Mukaila Raji, professor and director of the university’s Division of Geriatric Medicine, said the Texas study may “suggest” a public health benefit and a potential alternative to mitigate the effects of opioid use, but cautioned that “unintended downsides” of marijuana legislation also needs to be considered.

Maren Schroeder, president and cofounder of Sensible Minnesota based in Stuartville, Minnesota, a nonprofit organization that works directly with individuals trying to navigate the state’s medical marijuana registry, said the contradictory research from Stanford could have an impact on future drug scheduling talks. But she believes the 2014 research showing the “significant decrease in prescribing (opioids) for Medicare and Medicaid patients” has a positive effect on legislatures such as Minnesota’s, which is “at a place where they are willing to go look at any and all options” to reduce opioids and improve accessibility to medical marijuana for patients who need it.

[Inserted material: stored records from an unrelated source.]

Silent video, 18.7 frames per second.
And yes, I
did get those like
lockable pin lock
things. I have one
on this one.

“We’re in a situation where policy has jumped way ahead of scientific evidence,” said Nikki Wilson, Omaha, Nebraska-based pharmacy product director for Coventry Workers Comp Services. While many tout medical marijuana or opioids as a way to treat pain in workers comp, she noted that there isn’t yet “clinical research backing these products” or their effect on pain reduction.

“Marijuana and some of its components may be effective in treating chronic pain, but they may not be effective in treating opioid dependence,” said Dr. Freeman. “Perhaps (medical marijuana) will reduce the use of opioids for newly injured patients. Over time, how would that impact the (workers comp) industry, or the amount of opioid use overall? Again, we don’t really know.”

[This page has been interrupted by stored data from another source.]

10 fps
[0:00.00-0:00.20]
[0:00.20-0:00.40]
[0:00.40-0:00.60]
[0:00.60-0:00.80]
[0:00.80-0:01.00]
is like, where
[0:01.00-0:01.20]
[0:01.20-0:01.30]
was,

Whitt Steineker, partner in the Birmingham, Alabama, office of Bradley Arant Boult & Cummings LLP, said “We’re certainly seeing instances where people both on the health care side and the patient side believe there’s a chance their treatment would be better off with something like medical marijuana than something like opioids … I think that information is coming,” he said. “But that’s where we don’t have the data yet.”